How much fun the old "Grey Lady" would be...
(This is an excerpt from his latest post, responding to reader emails)
In his defense of Harvard president Larry Summers, Steven Pinker responded to the question, "Were President Summers' remarks within the pale of legitimate academic discourse?" with some exasperation: "Good grief, shouldn't everything be within the pale of legitimate academic discourse, as long as it is presented with some degree of rigor? That's the difference between a university and a madrassa." President Summers had mentioned, in support of the hypothesis that genetic differences between men and women might play some part in explaining the dearth of women in the sciences, his attempt to practice "gender-neutral" parenting by giving his daughter two trucks, only to find that she named them "daddy truck" and "baby truck," almost as if they were dolls.

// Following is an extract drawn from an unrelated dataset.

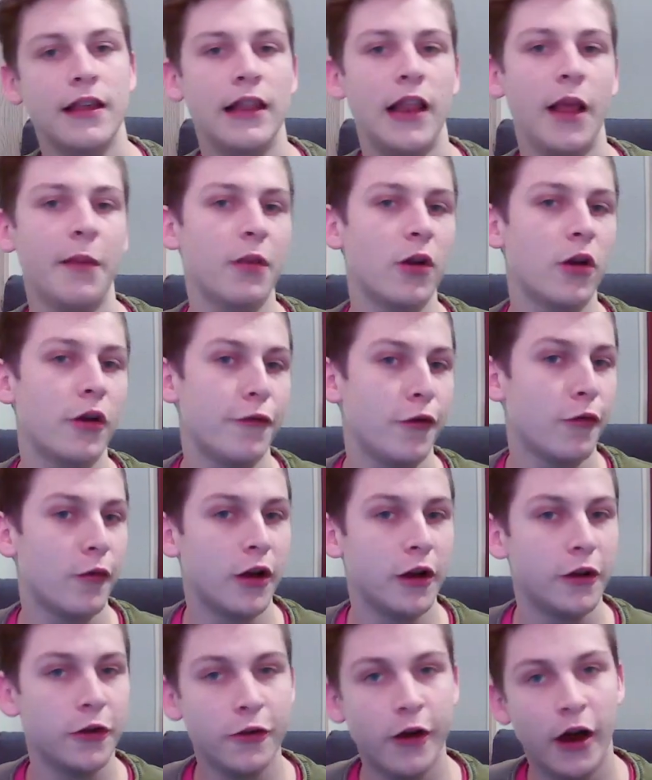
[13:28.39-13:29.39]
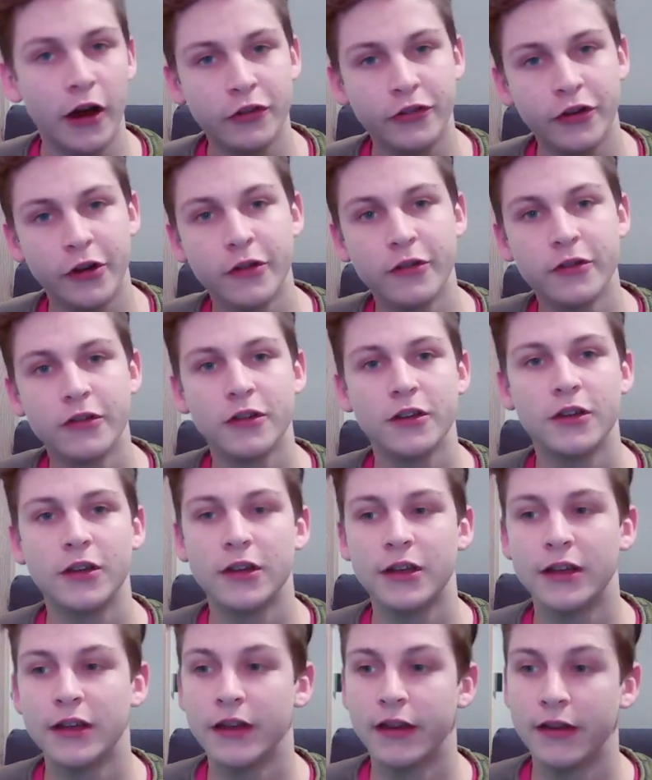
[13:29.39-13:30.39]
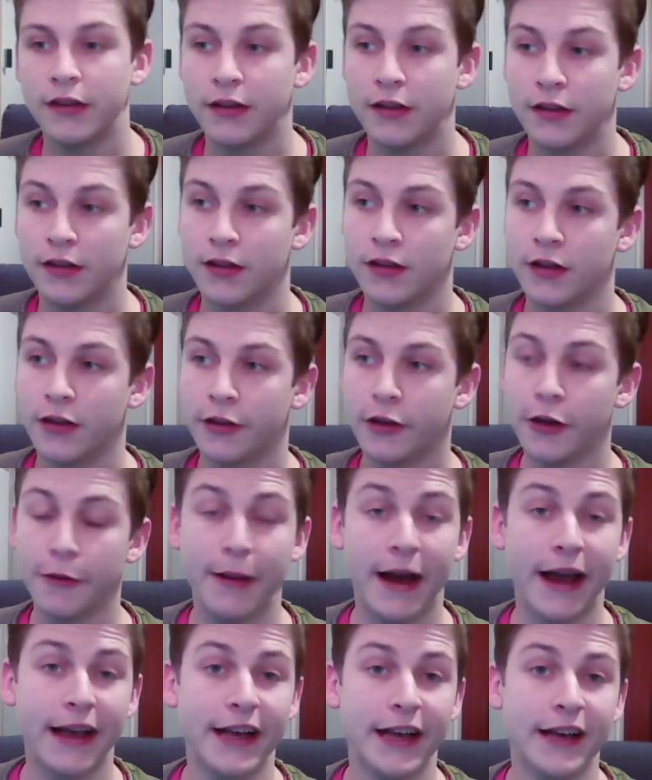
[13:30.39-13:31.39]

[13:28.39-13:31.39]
Let me know if you want a new outro. Goodbye,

Did Summers' citation of his daughter and her trucks meet scientific criteria for "some degree of rigor"? --V. Solanas, New York
Mister Answer Man [a.k.a. Michael Berube] Replies: Yes. The "Two Trucks Test" has long been recognized as a legitimate -- and singularly revealing -- research experiment by those who are wise in the ways of science. In some circles it is as widely used, as a pedagogical tool, as the famous lightbulb-and-two-apertures demonstration of the quantum nature of electromagnetic radiation. Additionally, one can discover a young girl's aptitude for the sciences by weighing her in relation to the two trucks: the law of the conservation of matter proves that if a girl weighs the same as a truck, she is made of wood, and therefore unlikely to become a scientist or engineer.